Sujet : Re: What Have You Been Playing... IN APRIL 2025?
De : noway (at) *nospam* nochance.com (JAB)
Groupes : comp.sys.ibm.pc.games.actionDate : 01. May 2025, 14:54:12
Autres entêtes
Organisation : A noiseless patient Spider
Message-ID : <vuvue5$2qgu6$1@dont-email.me>
References : 1
User-Agent : Mozilla Thunderbird
It's been another month where I've played basically nothing on the PC so I'll talk about other things.
The Spectrum - Retro
--------------------
I picked up one of these in the second production run and I've enjoyed it so far. It's a Raspberry Pi in an 'original' Spectrum case running an emulator. The additions are some more modern things such as controller support, HDMI, USB (gotta get those extra games on) and a save and rewind feature.
The downside is this really is for those of us, like me, for where the Spectrum plays a huge part in their happy childhood memories and having a physical Spectrum just takes it up another level that a PC emulator can't.
The plus side is that I both forgot just how hard the games were and also how much that feds into to that almost addiction of just one my try as you failed that pixel perfect jump on Manic Miner.
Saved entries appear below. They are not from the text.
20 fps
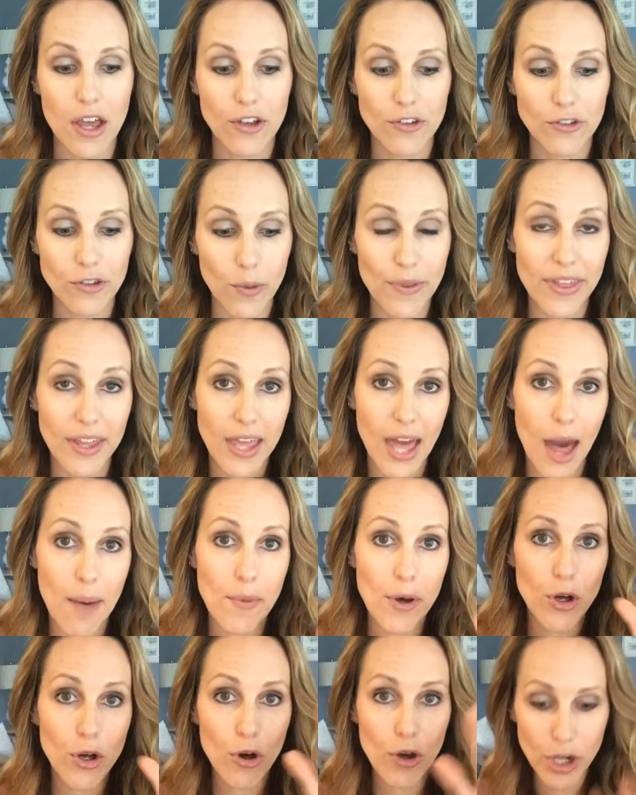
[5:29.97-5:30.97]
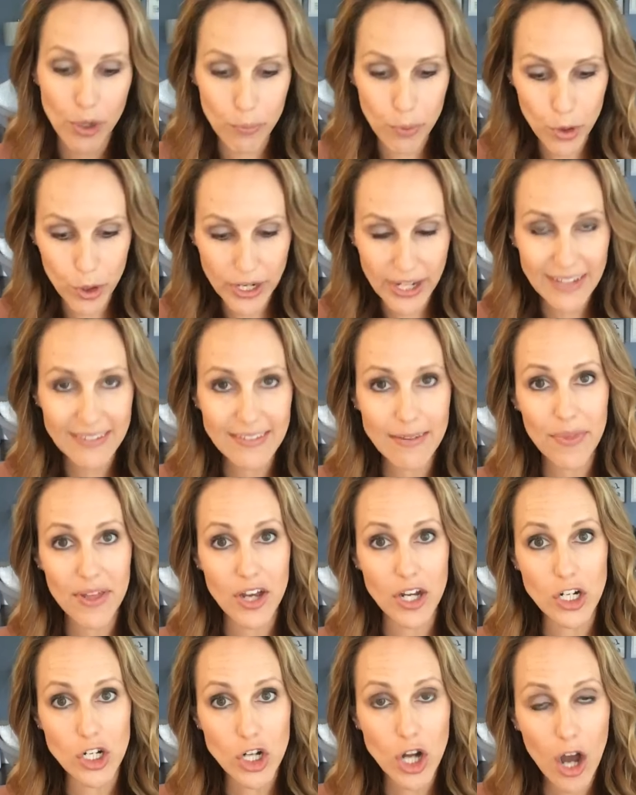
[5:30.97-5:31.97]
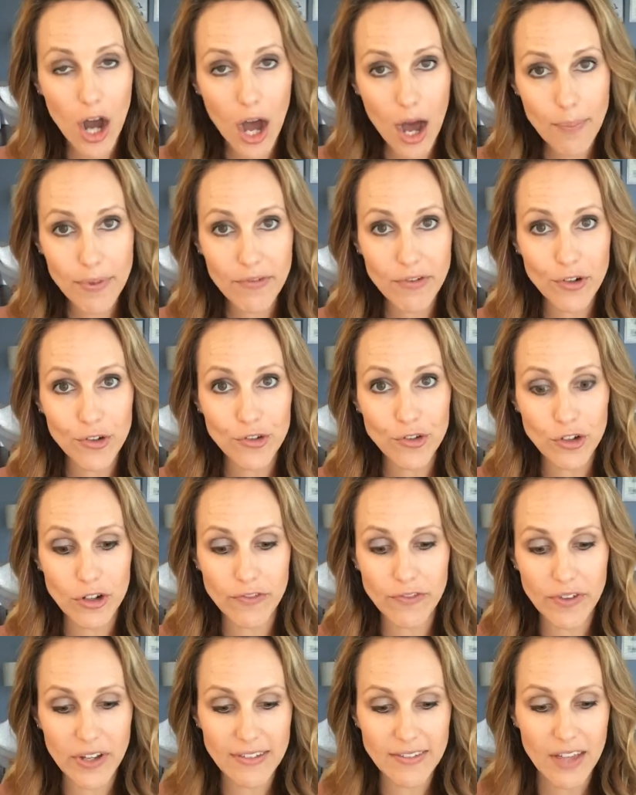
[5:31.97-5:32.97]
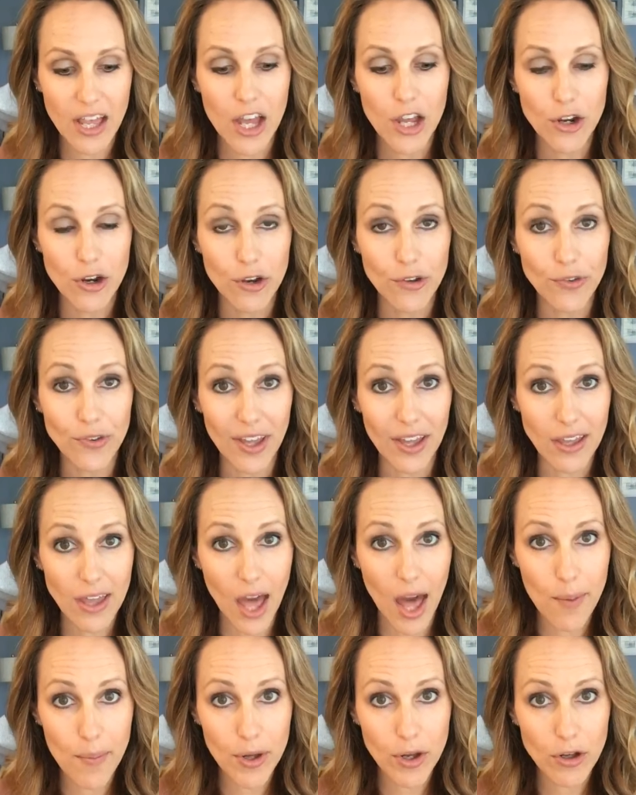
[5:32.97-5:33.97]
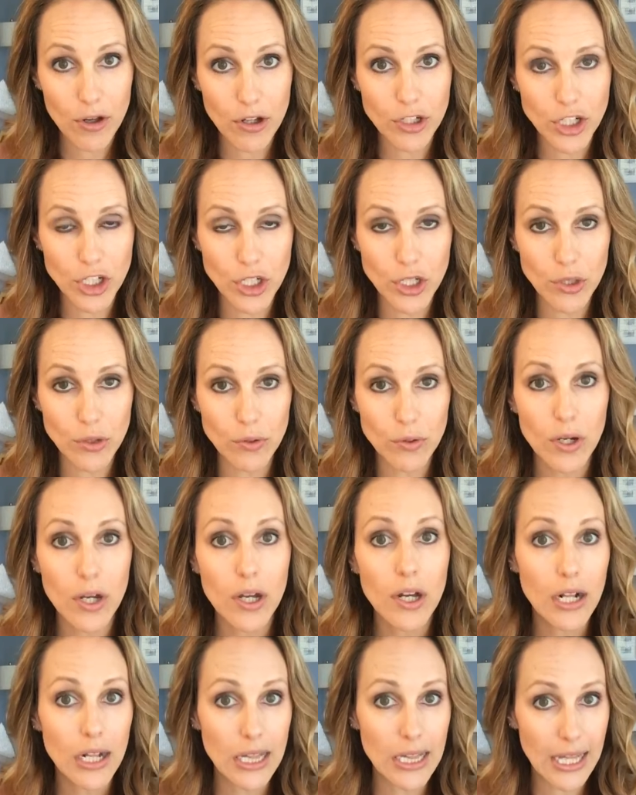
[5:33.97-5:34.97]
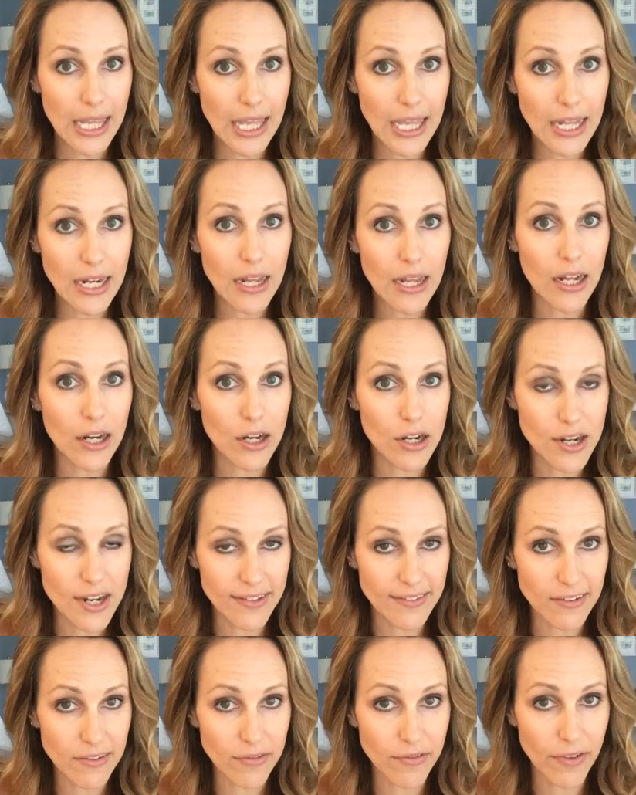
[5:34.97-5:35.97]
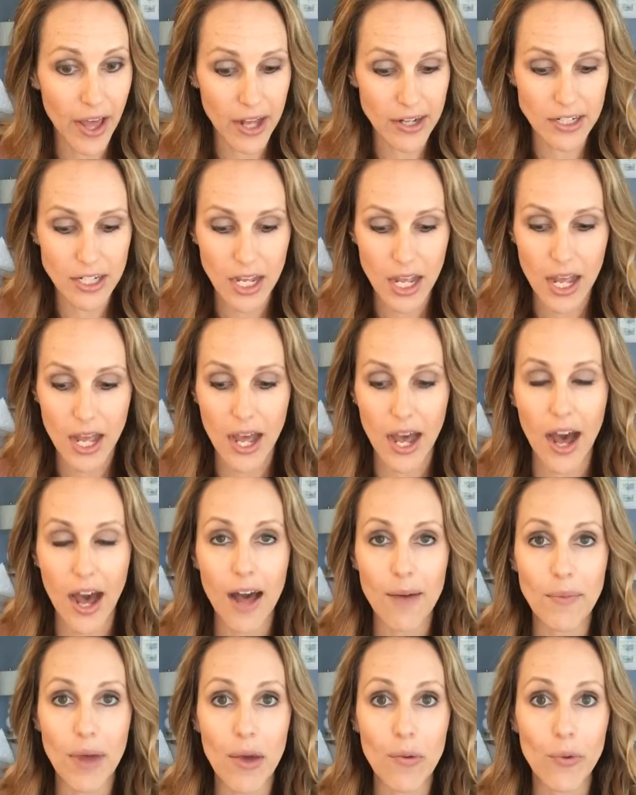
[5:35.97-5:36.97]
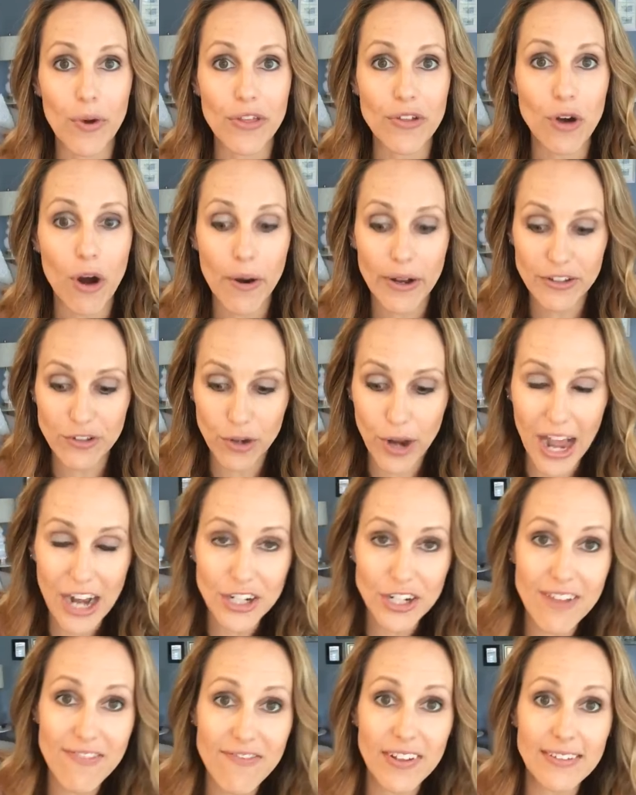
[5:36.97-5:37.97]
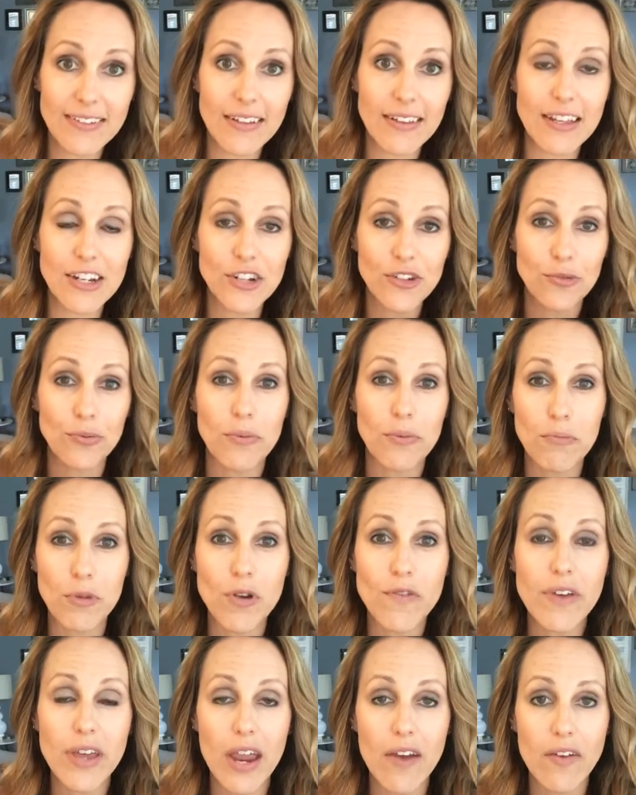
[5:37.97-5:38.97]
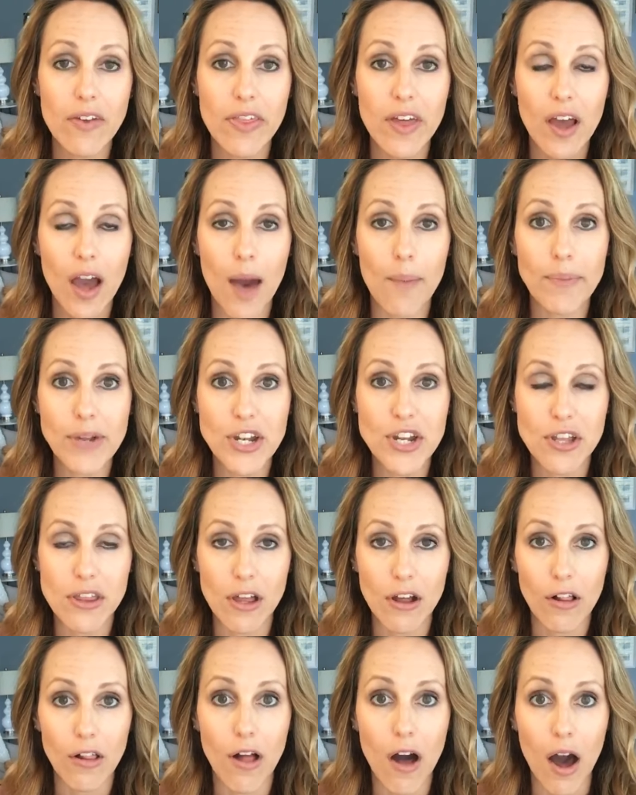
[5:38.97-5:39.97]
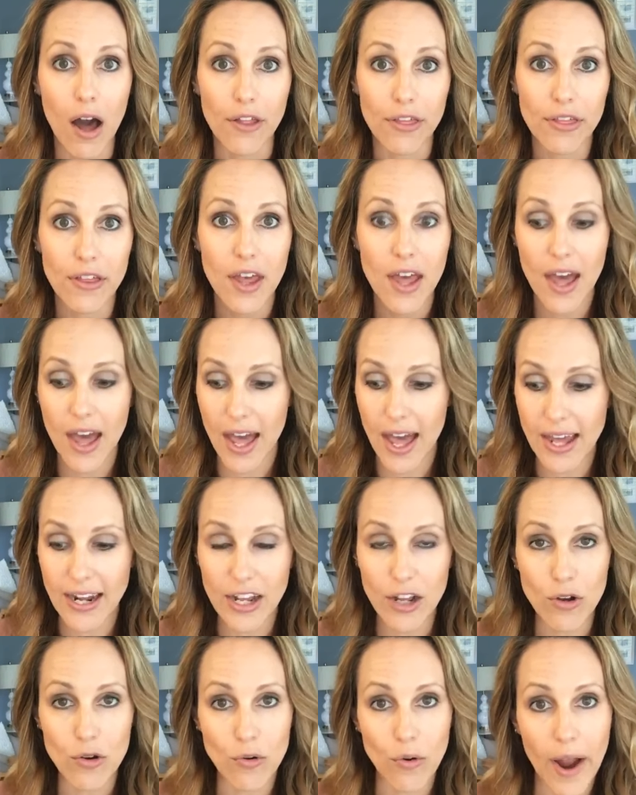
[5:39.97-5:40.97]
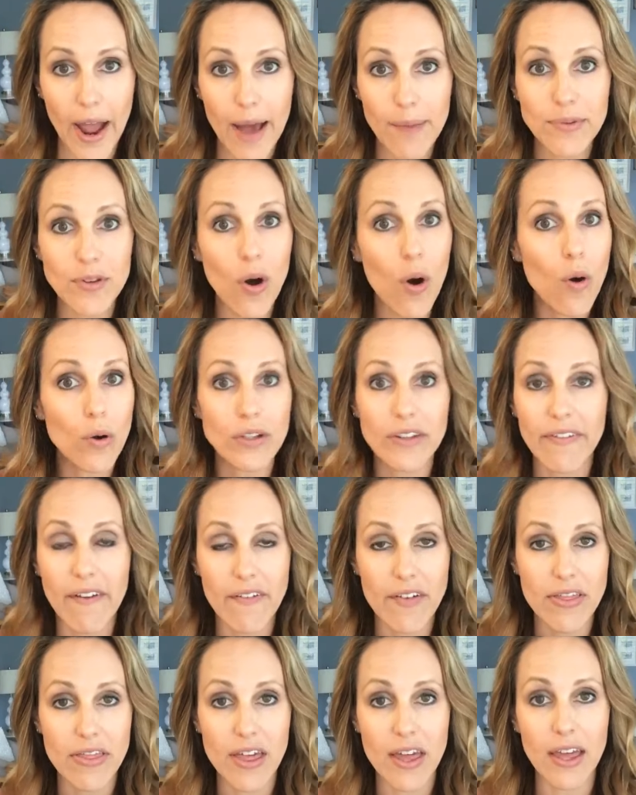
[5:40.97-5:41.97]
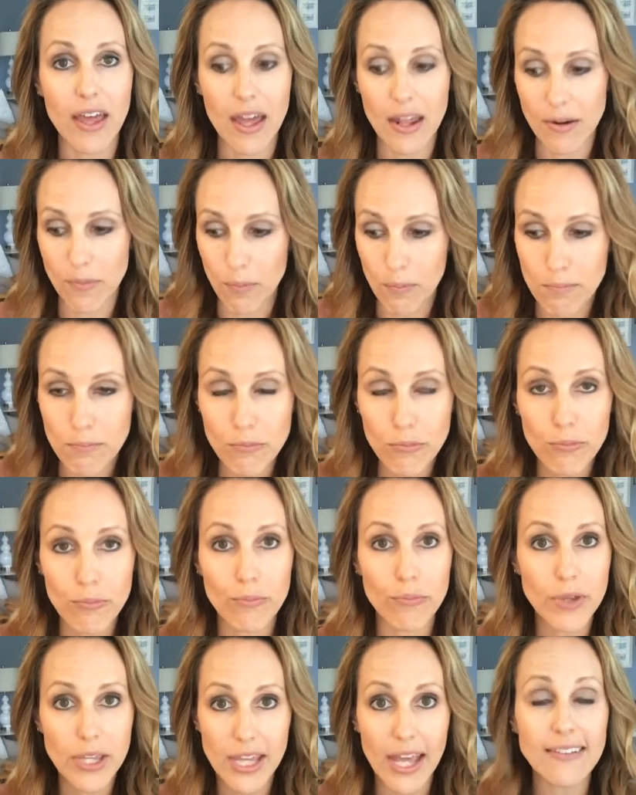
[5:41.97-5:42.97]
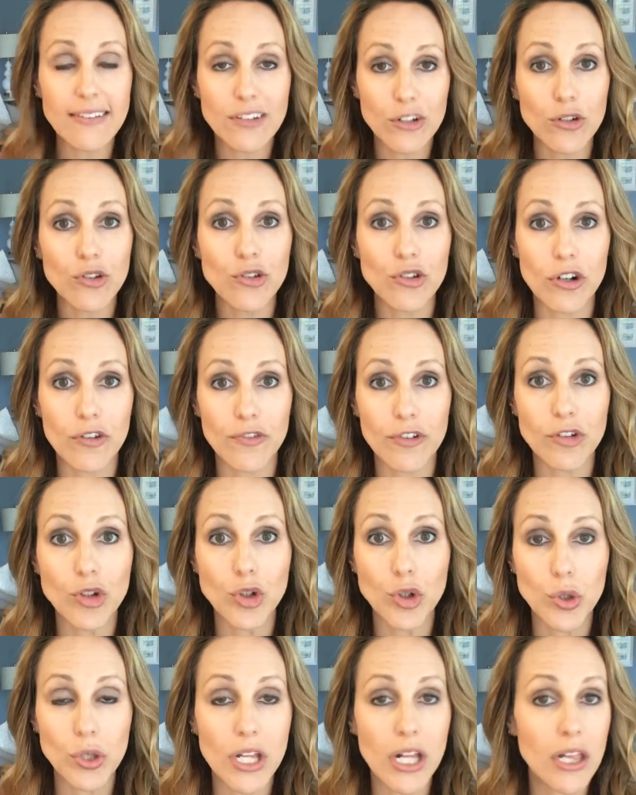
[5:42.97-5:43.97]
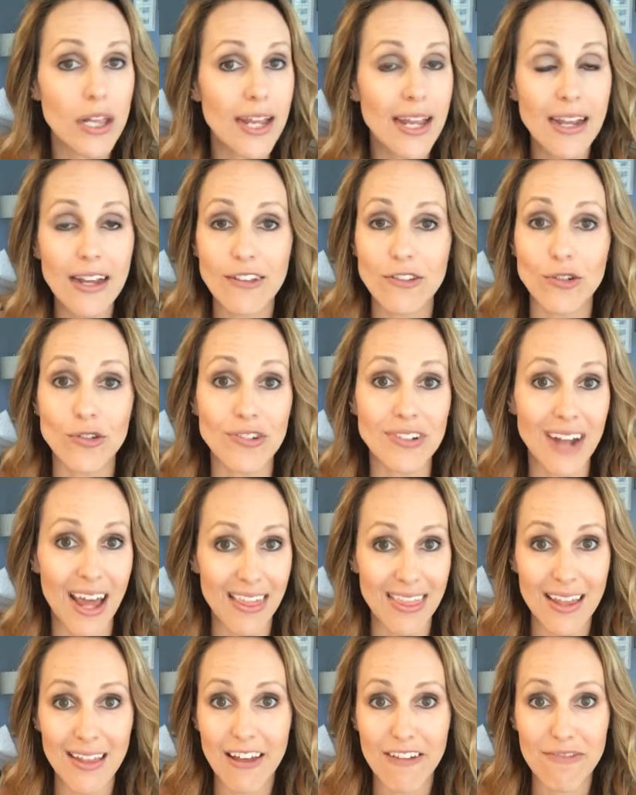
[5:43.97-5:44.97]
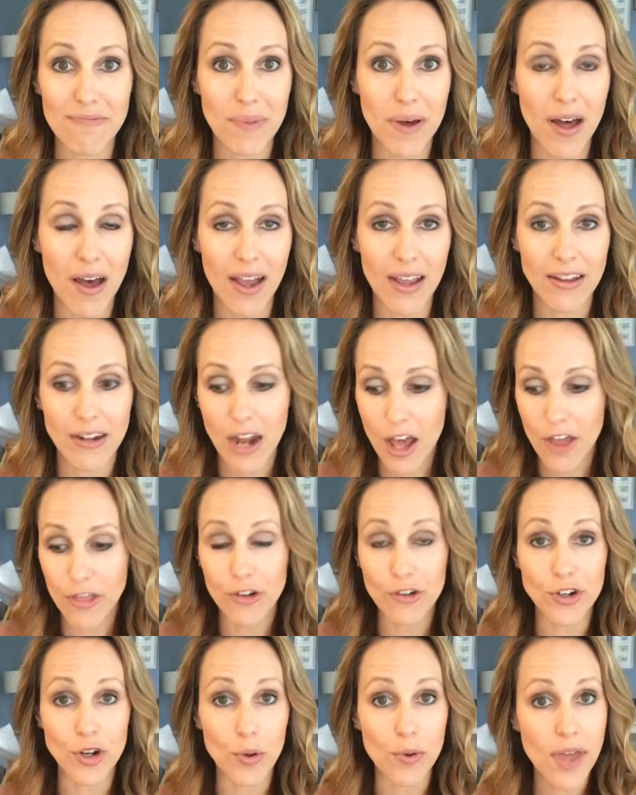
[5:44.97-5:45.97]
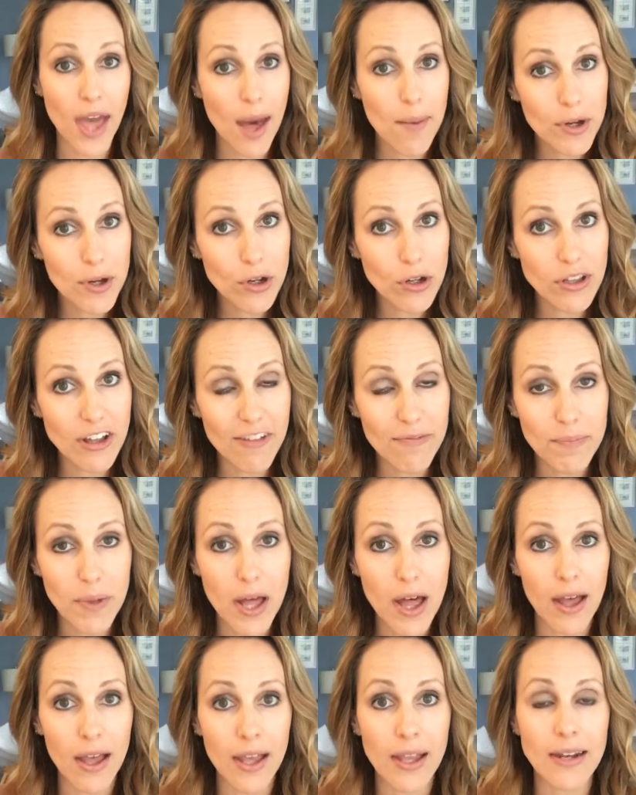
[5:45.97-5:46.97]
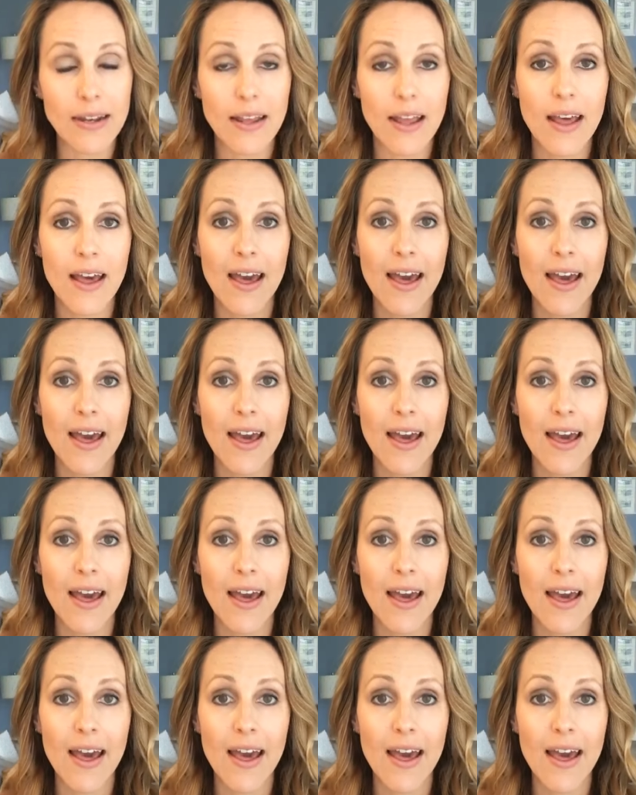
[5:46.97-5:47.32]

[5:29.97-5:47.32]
So with a chemical, you're putting something on top of your surface, you're using a chemical to clean and disinfect. And with Norwex, you're actually physically just removing everything up into the cloth, and it grabs a hold of everything and gets your surface truly clean, because there's nothing left behind. There's no chemical left behind.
Now I need to get a FAT32 USB stick formatted so I can both update the firmware and get those games I loved. Chuckie Egg anyone?
The Gun Seller (book)
---------------------
This is another one of the books that I bought years ago but never got around to reading. Well I've almost finished it now and I've very much enjoyed it. As you might expect from Hugh Laurie it's a humorous novel and he does have a nice touch with words. I won't bore you with the details of the plot but it involves spies and helicopters with a bit of love interest thrown in.
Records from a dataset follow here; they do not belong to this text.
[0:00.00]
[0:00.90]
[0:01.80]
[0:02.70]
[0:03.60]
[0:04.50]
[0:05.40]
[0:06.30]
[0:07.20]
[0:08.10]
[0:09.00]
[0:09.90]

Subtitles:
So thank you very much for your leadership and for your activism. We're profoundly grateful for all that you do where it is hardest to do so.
As far as I know that's the only book he ever wrote which is a shame, then again I'd imagine that less than ten minutes of House made him more money than the book.
Call of Cthulhu (TT RPG)
------------------------
Well we finally finished our first campaign (roughly eighty hours spread over nine months) and we had a fitting end with one character making a defiant last stand against a Dark Young (that didn't end well - I'll shoot it, me - well if you want to) and the other going totally insane and now living out their live as a brain in a jar after being transferred into the 'care' of the big bad evil. As one of the players said it was probably best that they 'retired' as their characters would never get over being in a town full of killers that are children. It also didn't help that the same player when rolling an extreme success with their rifle decided that meant the can of petrol the fourteen year old girl was carrying caught light and she then burned slowly to death in a high pitched scream.
It did give me a gentle reminder of just how cheap RPG's are so the campaign cost less than £40 which gave three people a play time of eighty hours and that didn't include any fluff that PC games often pad their content out with.